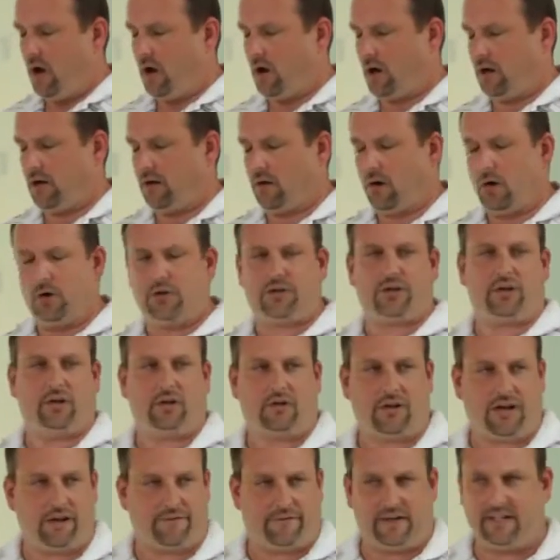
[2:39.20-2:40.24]
are
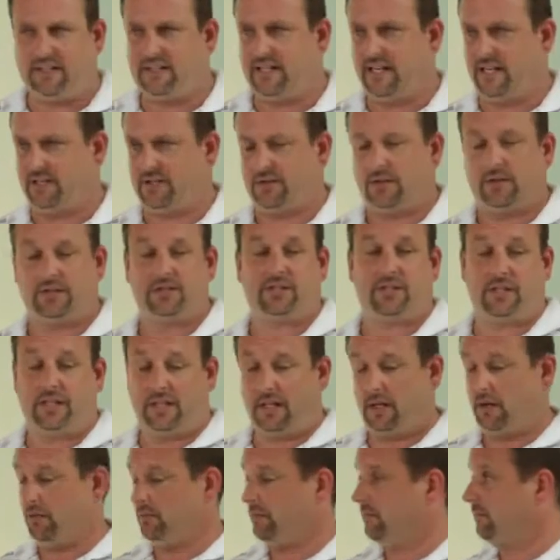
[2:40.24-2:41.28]
oceanographic deserts.
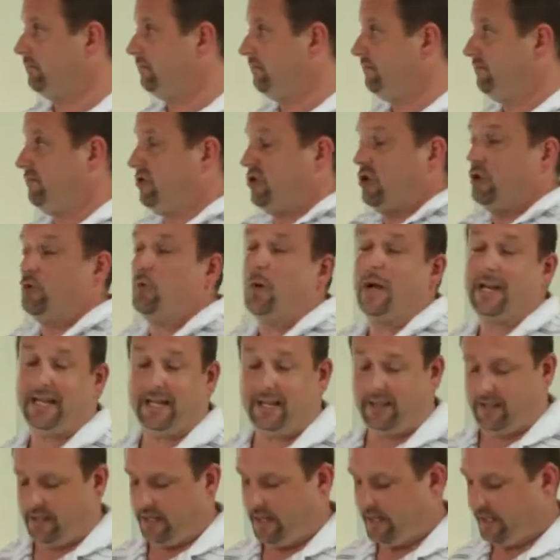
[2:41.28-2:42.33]
They don't do
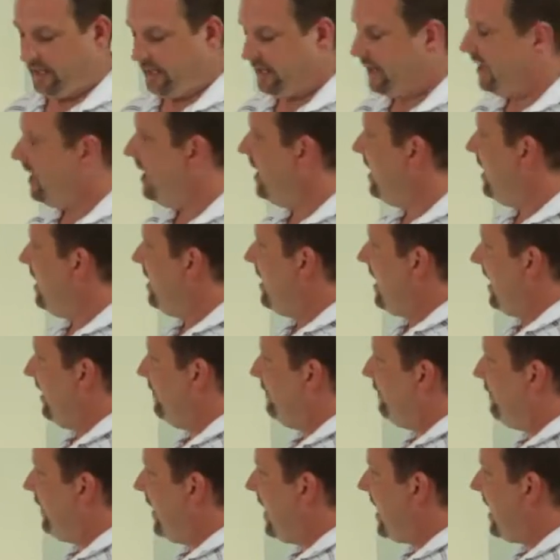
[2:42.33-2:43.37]
anything.
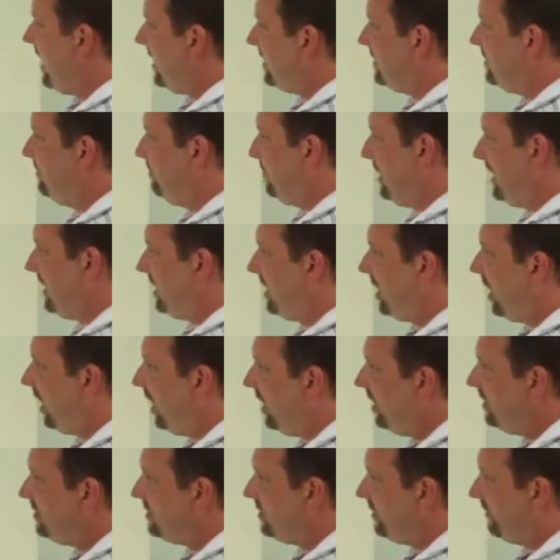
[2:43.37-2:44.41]
In fact,
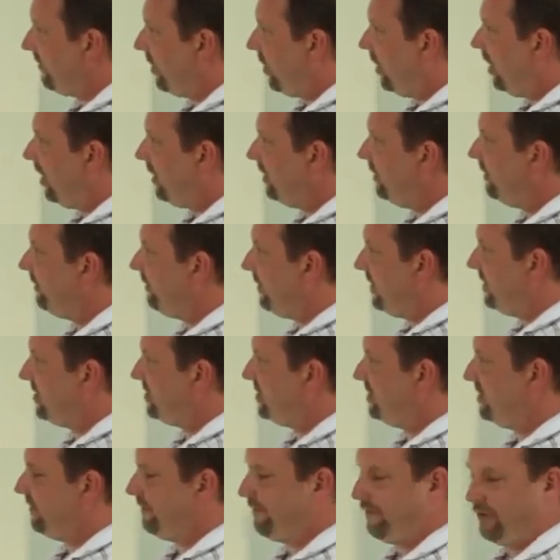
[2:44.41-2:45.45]
because of all of
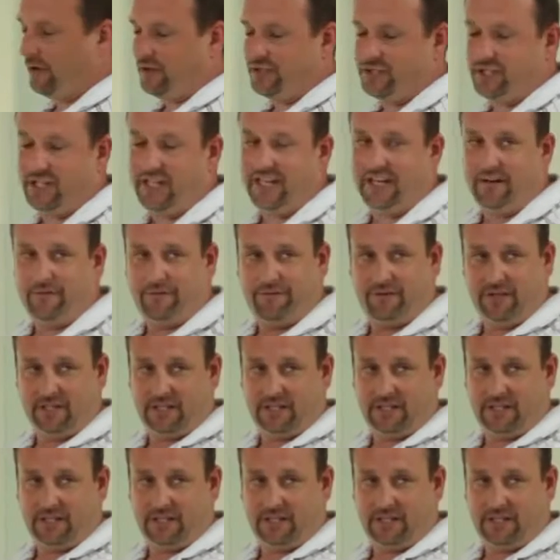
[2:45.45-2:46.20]
this diversity in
::::::
What is needed is a verbatim transcription of the records, minus the pictures.

[2:39.20-2:40.24]
are
[2:40.24-2:41.28]
oceanographic deserts.
[2:41.28-2:42.33]
They don't do
[2:42.33-2:43.37]
anything.
[2:43.37-2:44.41]
In fact,
[2:44.41-2:45.45]
because of all of
[2:45.45-2:46.20]
this diversity in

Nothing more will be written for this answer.